* Collected data
>>>
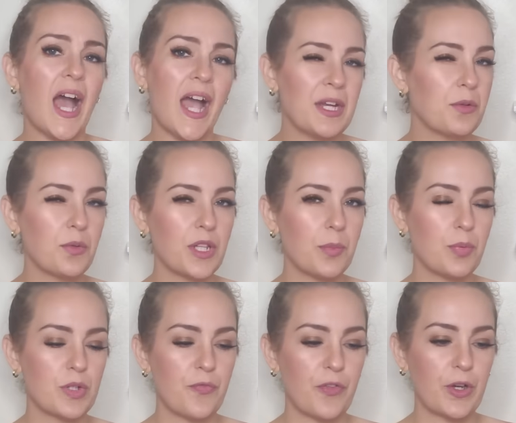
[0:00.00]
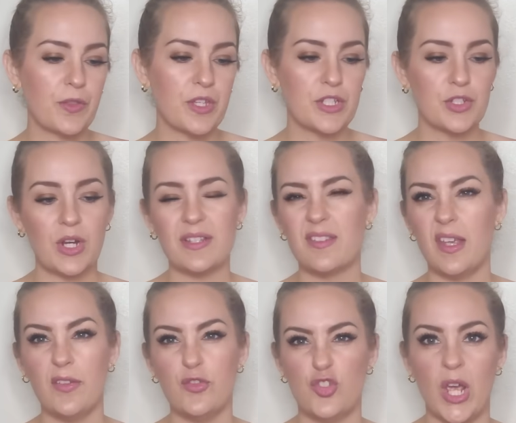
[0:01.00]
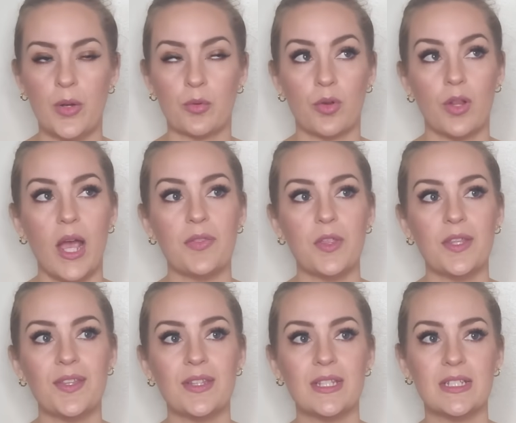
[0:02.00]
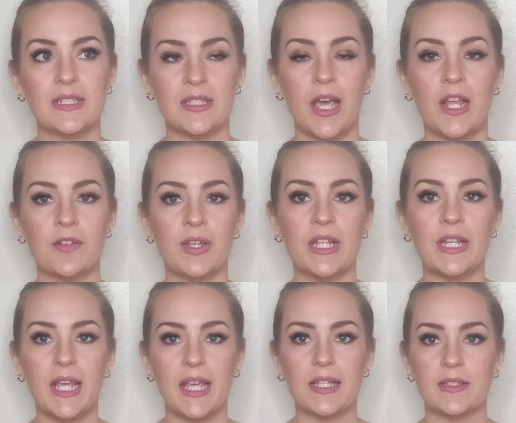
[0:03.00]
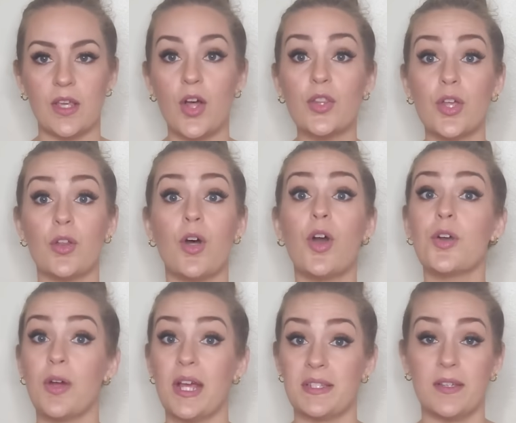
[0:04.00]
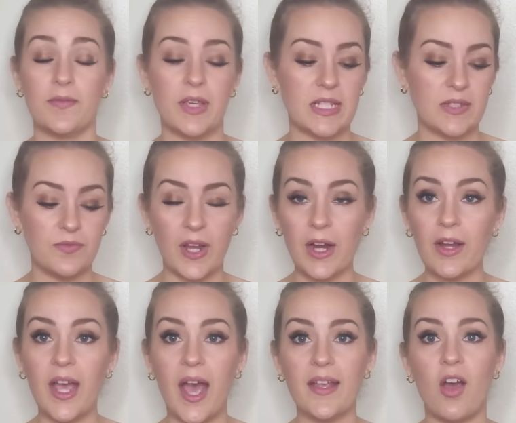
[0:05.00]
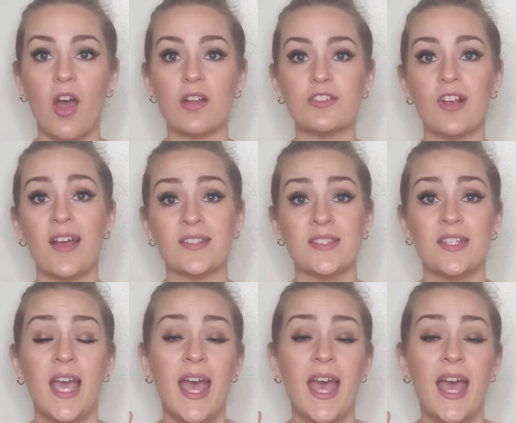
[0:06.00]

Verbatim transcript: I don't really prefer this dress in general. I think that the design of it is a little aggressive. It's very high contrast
<<<
* What the exercise asks
In the answer, the entries must appear exactly as above, without the images.

* Output
[0:00.00]
[0:01.00]
[0:02.00]
[0:03.00]
[0:04.00]
[0:05.00]
[0:06.00]

Verbatim transcript: I don't really prefer this dress in general. I think that the design of it is a little aggressive. It's very high contrast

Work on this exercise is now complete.